Summit: What a Difference a Day Makes
By Al Giordano
Yesterday’s banner headline on Trinidad and Tobago’s daily Guardian (see below) was “Chávez vs. Obama.”
Today’s is above.
Ponder that for a moment.
Also today, the Venezuelan President said aloud he wants to restore his country’s Ambassador to the US (and, it follows, restore a US Ambassador to Caracas.)
Meanwhile, the foreign policy wonk community and US media has finally figured out what was evident to many of us for the past two years that candidate and then President Obama had been calling for easing the US embargo of Cuba. As Ginger Thompson and Alexei Barrionuevo report from Port of Spain for the New York Times:
…the crack in the door Mr. Obama had opened for new engagement with Cuba felt more like unlocking a floodgate.
For the first time, some diplomats said, the question being asked was when — not whether — the next move will be made…
Julia Sweig, a Cuba expert at the Council on Foreign Relations, said the small but significant shift in policy has set off a chain reaction of expectations that the White House may have trouble controlling. “This is starting to feel as if the ground is moving beneath our feet,” she said.
Meanwhile - if anybody was under the misimpression that Obama's campaign talk about the problems with certain "free trade" agreements would not be addressed at the Summit - US Trade Representative Ron Kirk spent Friday and Saturday huddled with Colombian President Alvaro Uribe (who continues to push for the scuttled US-Colombia “free trade” agreement) and his top aides. At a 1:30 p.m. press briefing this afternoon, White House Press Secretary Robert Gibbs commented:
"The President has asked our Trade Representative, Ambassador Kirk, to work with the Colombians to work through our remaining concerns, the President's remaining concerns, about violence against labor leaders in Colombia.
"Ambassador Kirk met with President Uribe yesterday and with the Finance Minister today. And we hope that that dialogue continues and that we can make progress about the remaining concerns that we have."
At the same press briefing, White House economic advisor Lawrence Summers responded to a reporter who asked “on Colombia, would you describe yourselves as optimistic that these remaining issues can be worked out and you can come to a point where you could recommend this agreement?” He replied:
"Look, I think it's -- I think it's hard enough to judge things as they are and to predict economies without trying to predict political negotiations. So we're working on it with respect to Colombia, but I don't want to try to -- I don't want to try to predict what's going to happen."

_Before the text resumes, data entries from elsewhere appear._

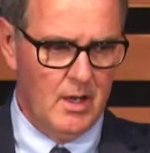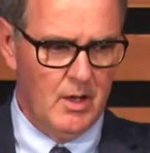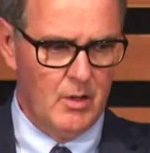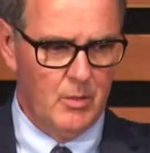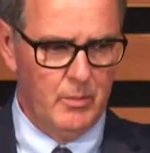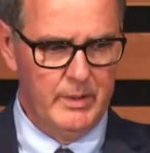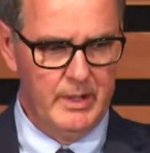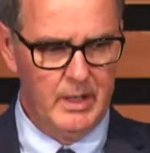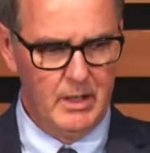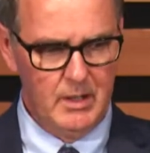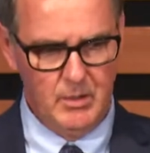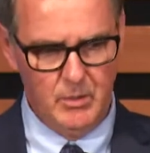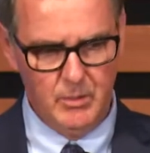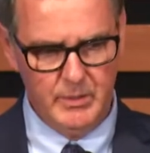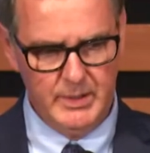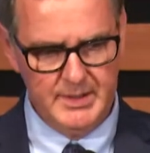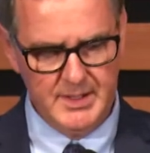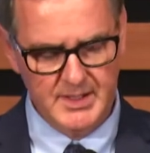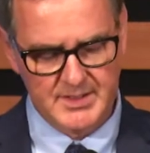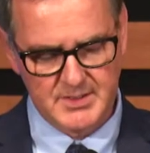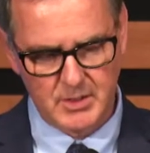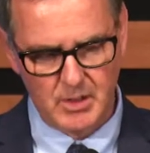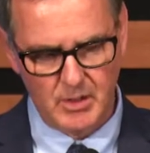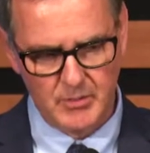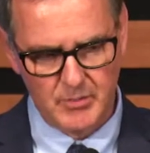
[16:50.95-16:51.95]
We
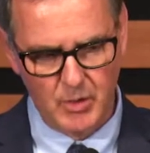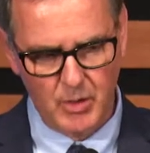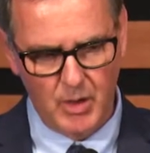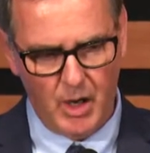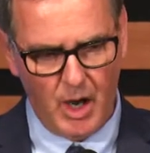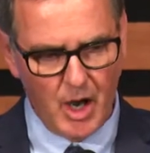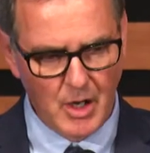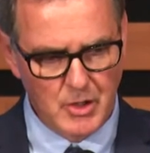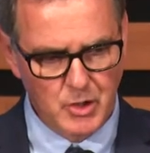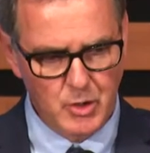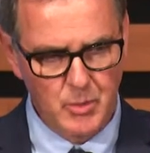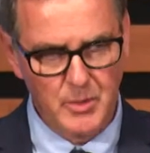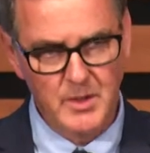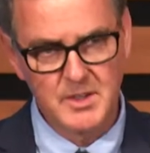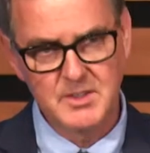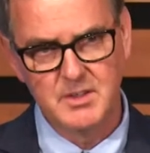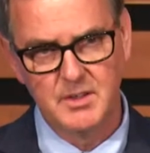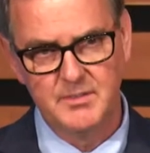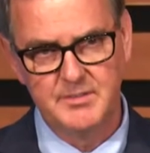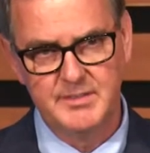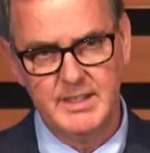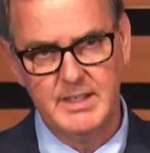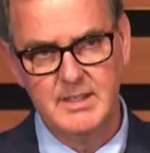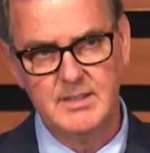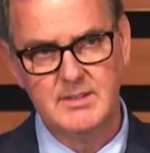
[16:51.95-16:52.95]
discover hundreds
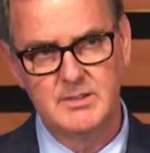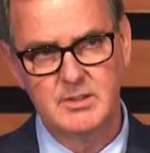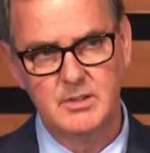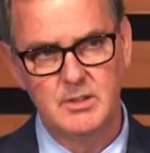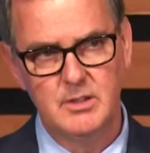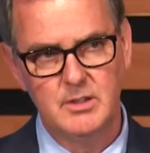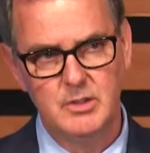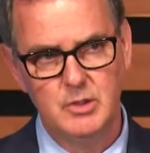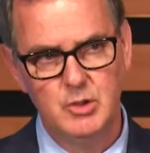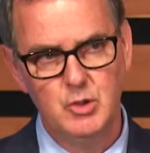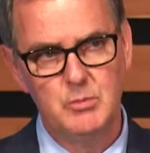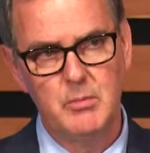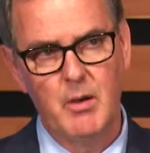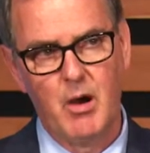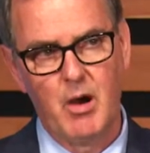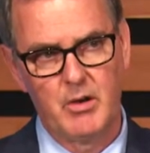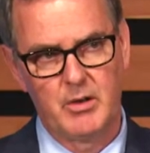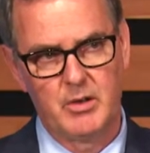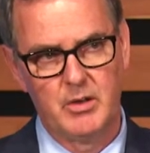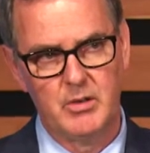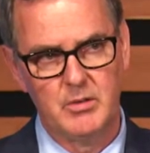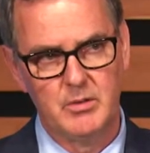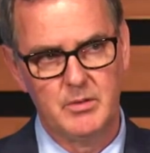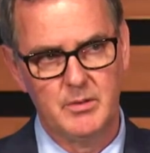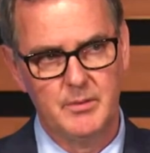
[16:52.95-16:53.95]
of these new
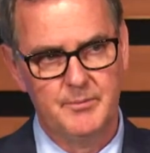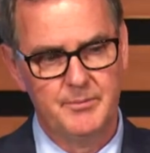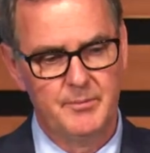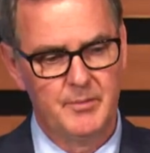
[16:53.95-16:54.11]
markers,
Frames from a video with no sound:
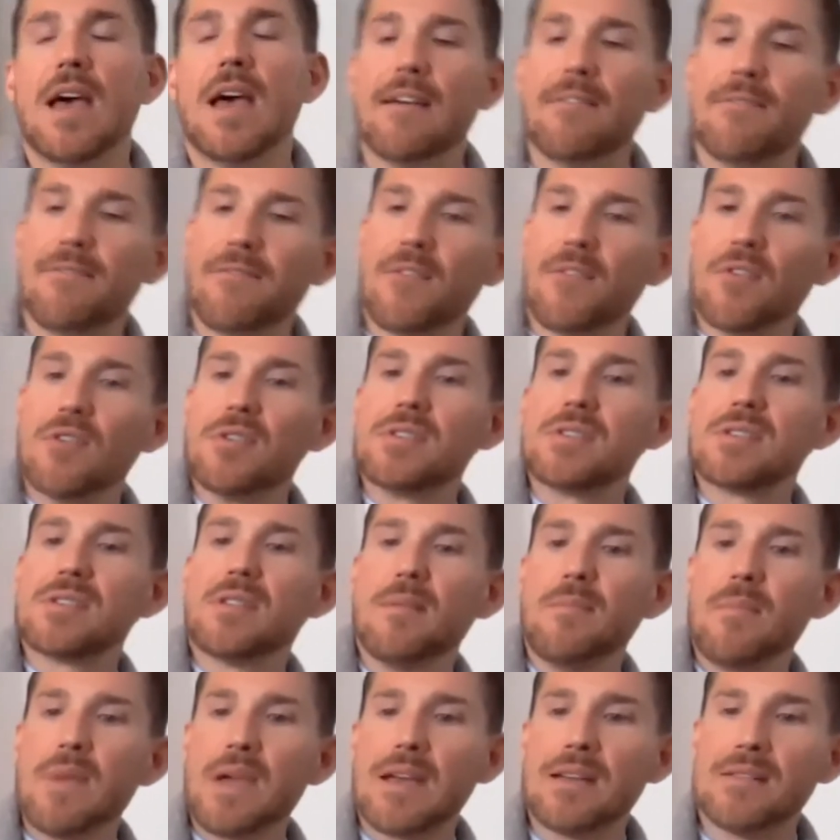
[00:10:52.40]
At first,
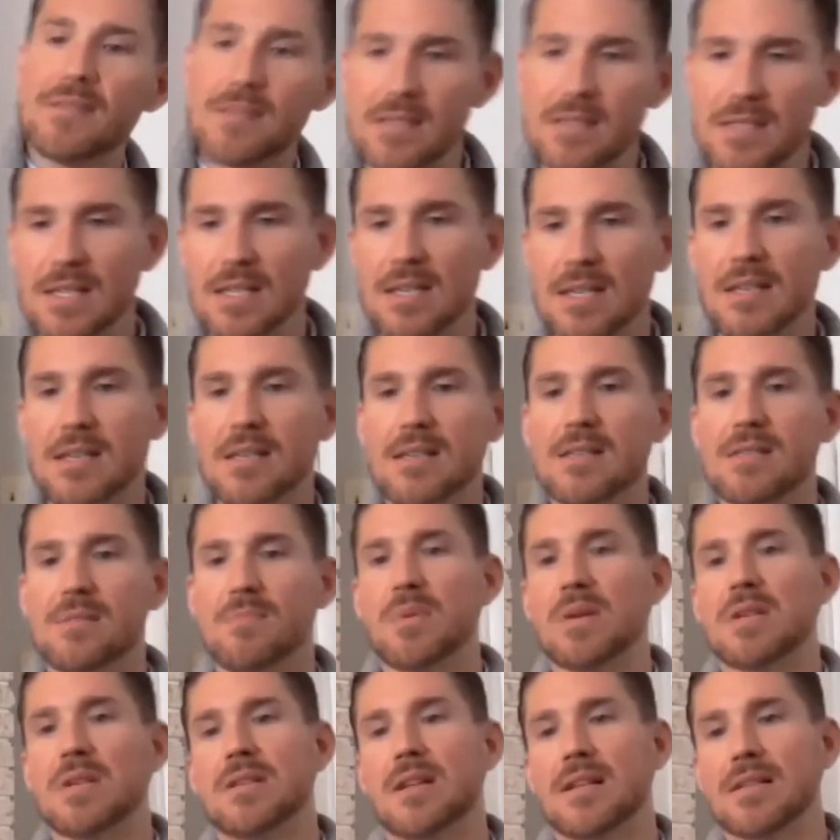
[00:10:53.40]
the man sees
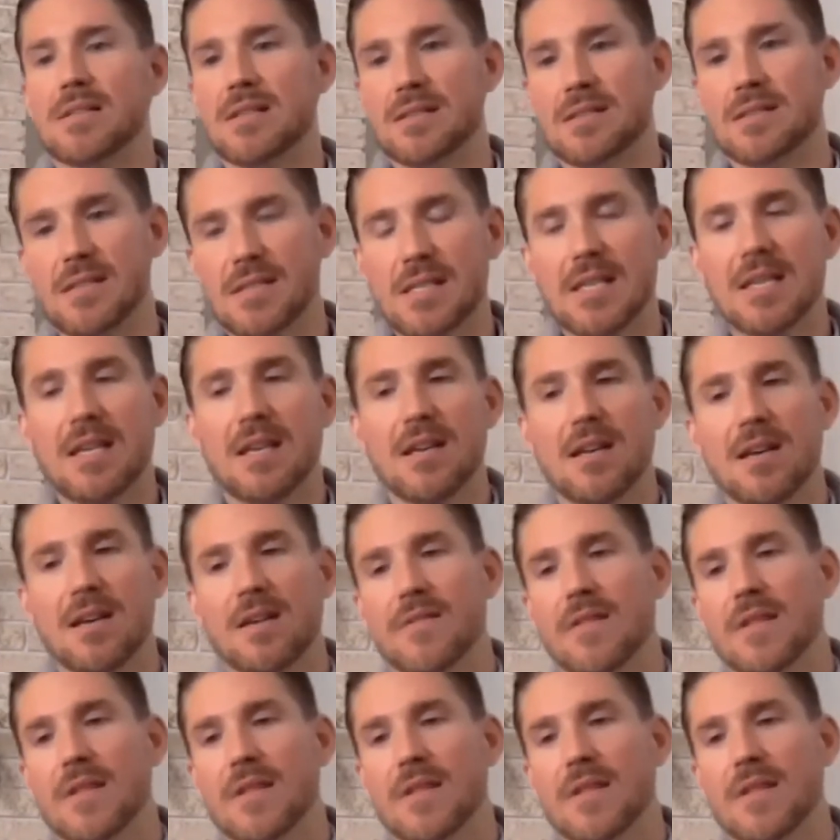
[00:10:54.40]
but doesn't see.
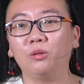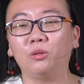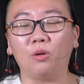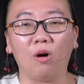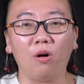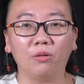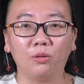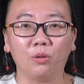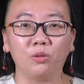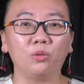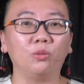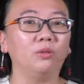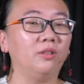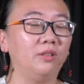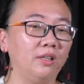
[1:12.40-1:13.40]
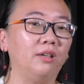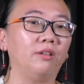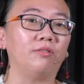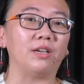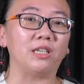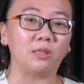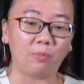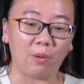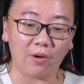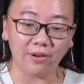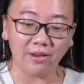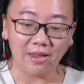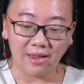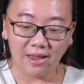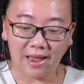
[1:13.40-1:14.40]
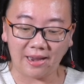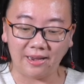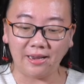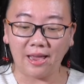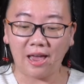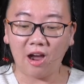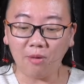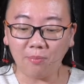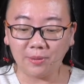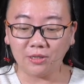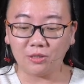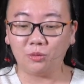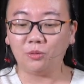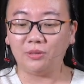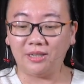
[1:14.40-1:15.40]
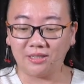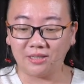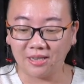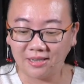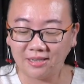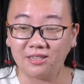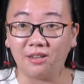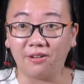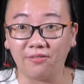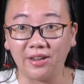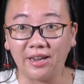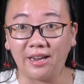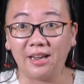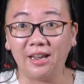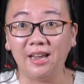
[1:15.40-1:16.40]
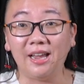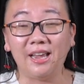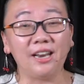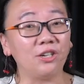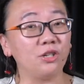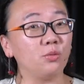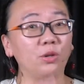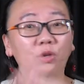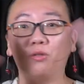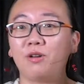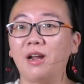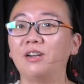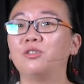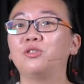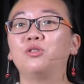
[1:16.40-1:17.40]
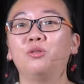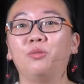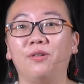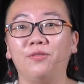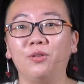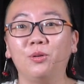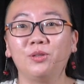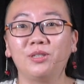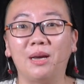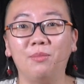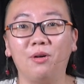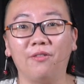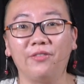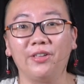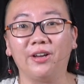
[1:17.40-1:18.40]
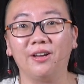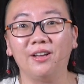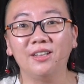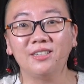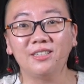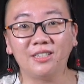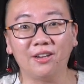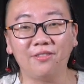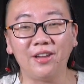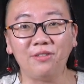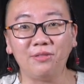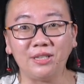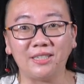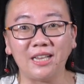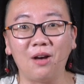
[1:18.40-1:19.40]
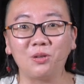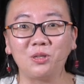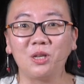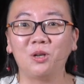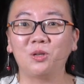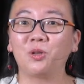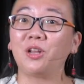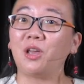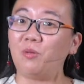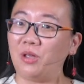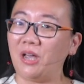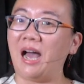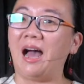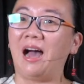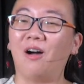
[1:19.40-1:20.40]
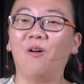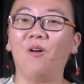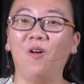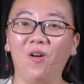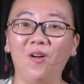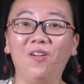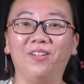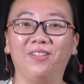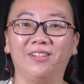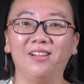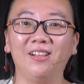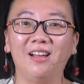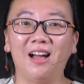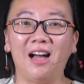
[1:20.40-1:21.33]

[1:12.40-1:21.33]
you to all those who did respond and it helped us do this survey. And I just want to run through with you some of the survey results so that we are all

The overall “feeling” one gets from the Summit is that Latin American presidents are a bit taken aback – but pleasantly so – at what is a strange and new situation for them: a United States government that arrives at the meeting not to impose decrees or dictate other nation’s policies with blackmail tactics, but, rather, one that many have noted is really trying to listen and learn from its long neglected neighbors.
It’s a block association meeting, basically, one with a new community organizer in the neighborhood, and a very different approach to how things get done.
I can relate, as one who has been reporting on these regional meetings for a dozen years now. I’m almost too familiar with so many of the protagonists: Lula of Brazil, Chávez of Venezuela, Morales of Bolivia (who was a professor in the Narco News School of Authentic Journalism, class of ’04), Ortega of Nicaragua (whose 1985 inauguration I attended in Managua), and others like the narco-presidents Uribe of Colombia and Calderon of Mexico who have been the subject of years of investigative reports from this corner. I reported all of their elections. And each of them – including Obama of the USA – look like they feel a little out of place, but in a good way; like, who thought that a Summit of the Americas might ever be this fun and fearless all at once?
What is happening in Port of Spain is almost unrecognizable. It’s going to take some getting used to. But I don’t think there is a single participant or careful observer from any country in the hemisphere that isn’t pinching himself right now wondering, “can this really be happening?”